南極海における鯨類捕獲調査は、国際捕鯨取締条約第8条に基づいて当研究所が政府の許可を受けて実施している調査です。1987/88年に実施した調査理論の実行可能性調査から数えて14度目となった南極海鯨類捕獲調査は、国際捕鯨委員会(IWC)管理海区である第W区(東経70度〜東経130度)及び第X区(東経130度〜西経170度)を隔年で交互に繰り返しながら長期間継続的に調査を行うように計画され、ライントランセクト法に基づく目視調査と、無作為抽出法による南極海産ミンククジラの標本採集とを併用した調査活動を行っております。また、対象とする系統群の資源構造を把握するために、1995/96年より隣接する第V区及び第Y区の一部で同様の調査が組み込まれております。
採集された標本は、ミンククジラの調査海域における年齢や性別による組成や棲み分け及び自然死亡率等を調べるために用いられるほか、形態・回遊・繁殖・成長・生理・生態系及び海洋環境といった多岐に亘る項目について、貴重な情報を解析するために活用されております。これまでの調査結果から、索餌場となっている南極海に集まるミンククジラの生物学的特性や分布並びに回遊生態は、当初予想したほど単純なものでなく、生態系や海洋環境と複雑に関係していることが判ってきました。この捕獲調査が始まるまでは、IWC管理海区毎に個別の繁殖集団(系統群)が存在すると考えられておりましたが、その後の調査によりDNAなどの遺伝学的情報の解析結果から、実際には第W区と第X区には同一系統群が東西に広く分布し、また隣接する第V区や第Y区にもこの系統群が存在する可能性が示唆されるようになってきました。自然死亡率や加入率等の生物学的特性値は、系統群毎に異なる可能性があり、それぞれの系統群全体の資源構造を把握する必要があります。1995/96年から調査海域を拡げたのは、そうした事情によるものです。また、鯨類の生活環境を知るために海洋構造や餌生物環境を把握する必要があることから、海洋観測や餌生物の種類や資源量推定のための計量魚探調査も併行して実施しております。

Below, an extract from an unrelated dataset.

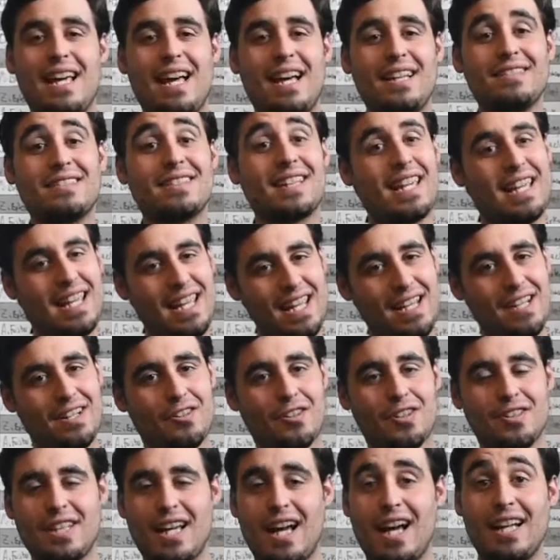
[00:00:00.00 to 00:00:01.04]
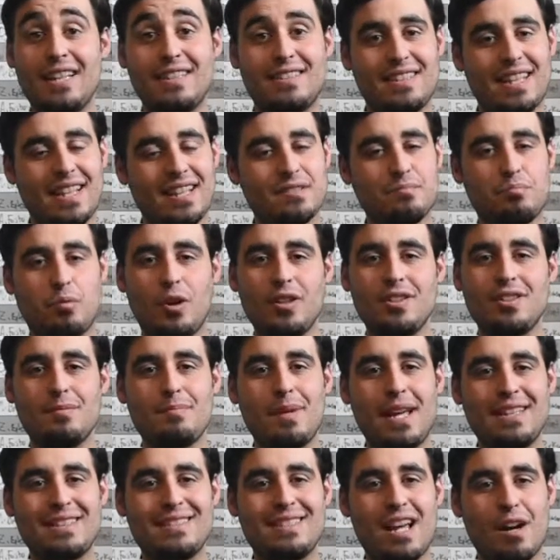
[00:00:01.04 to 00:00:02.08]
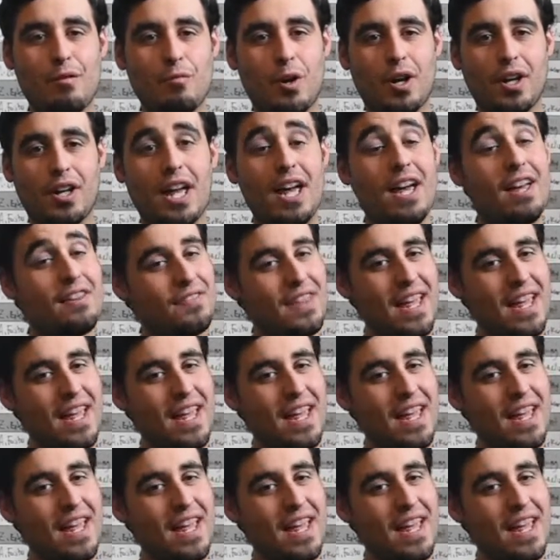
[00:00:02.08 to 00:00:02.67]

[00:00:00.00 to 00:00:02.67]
Desk here at the High Stakes Sports Debates Network.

今次調査の特徴として、第Y区西側海域と第X区東側海域で調査海域全体に広く多数のミンククジラの発見があったことと、第X区西側海域全体が1度から4度という南極海域内としては高い水温帯で覆われていたことがあげられます。
今次調査におけるミンククジラの発見は2,079群5,393頭で、調査史上最大の発見となった昨年の結果(1,773群7,559頭)と比べても、群数ではそれを上回る結果となりました。しかも、これらの発見は第X区東側海域と第Y区西側海域で80%が占められていました。来遊盛期にはミンククジラは氷縁近くに多く分布することが知られていますが、今次調査では、調査海域の北側においても発見が多かったことがこれ等の海域における大量発見につながっています。一方、第V区西側海域では、全体的に氷縁近くにおいても水温が下がることなく、そのためか分布鯨種の組成が他の調査海域と異なる状況となっていました。ミンククジラが優占鯨種であったことに変わりはないのですが、その分布は調査海域の南側に偏在し、その北側では通常南極海では見かけることが少ないドワーフミンククジラが広く分布しており、また、ザトウクジラやナガスクジラといった大型ヒゲクジラ類がミンククジラに混ざって氷縁近くまで分布していました。この現象は索餌場における海洋構造の年変動に対応した鯨類の摂餌戦略を垣間見るものでした。